◆ TASK TO COMPLETE: Using the listing below, please print exactly the lines from the one with "[0:06.00-0:07.00]" through the one with "Transcript: and that". Leave out every picture.

◆ GIVEN DATA:
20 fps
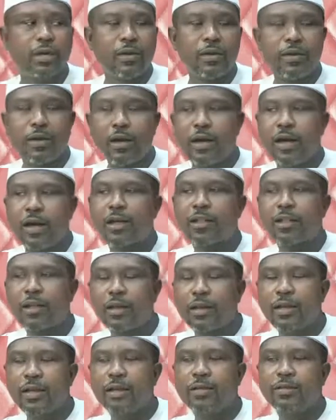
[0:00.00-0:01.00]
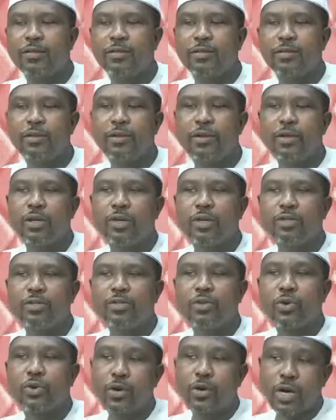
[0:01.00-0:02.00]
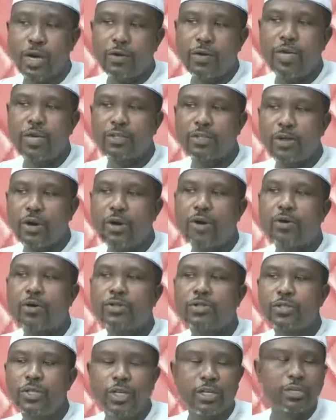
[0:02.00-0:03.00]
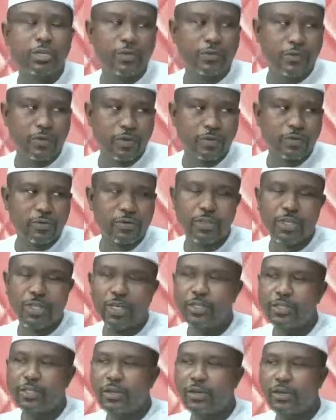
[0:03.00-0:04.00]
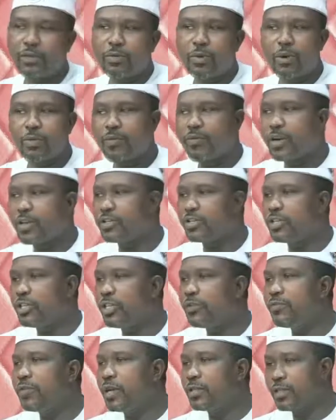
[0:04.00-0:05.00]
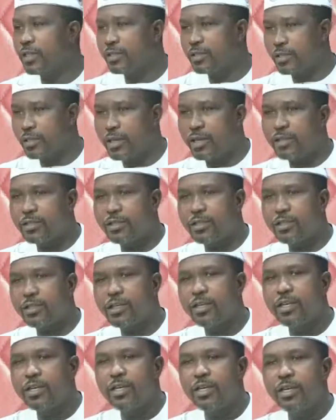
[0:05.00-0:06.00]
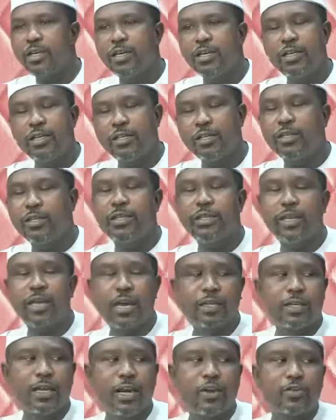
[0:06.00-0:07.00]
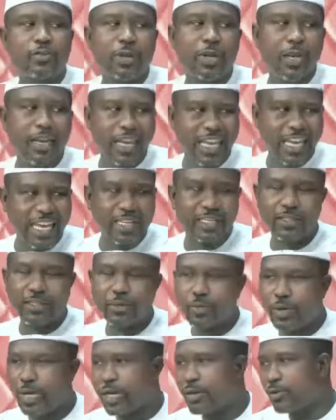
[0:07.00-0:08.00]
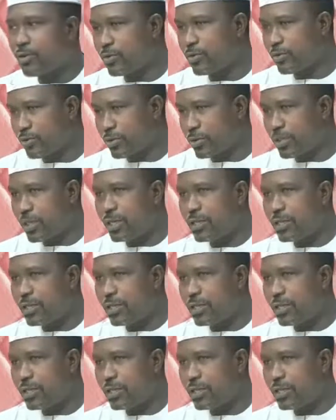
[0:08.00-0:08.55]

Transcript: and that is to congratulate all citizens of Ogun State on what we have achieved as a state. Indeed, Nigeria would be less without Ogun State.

...

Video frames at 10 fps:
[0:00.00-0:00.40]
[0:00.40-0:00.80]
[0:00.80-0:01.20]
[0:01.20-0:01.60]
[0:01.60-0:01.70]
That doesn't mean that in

◆ RESPONSE BELOW:
[0:06.00-0:07.00]
[0:07.00-0:08.00]
[0:08.00-0:08.55]

Transcript: and that is to congratulate all citizens of Ogun State on what we have achieved as a state. Indeed, Nigeria would be less without Ogun State.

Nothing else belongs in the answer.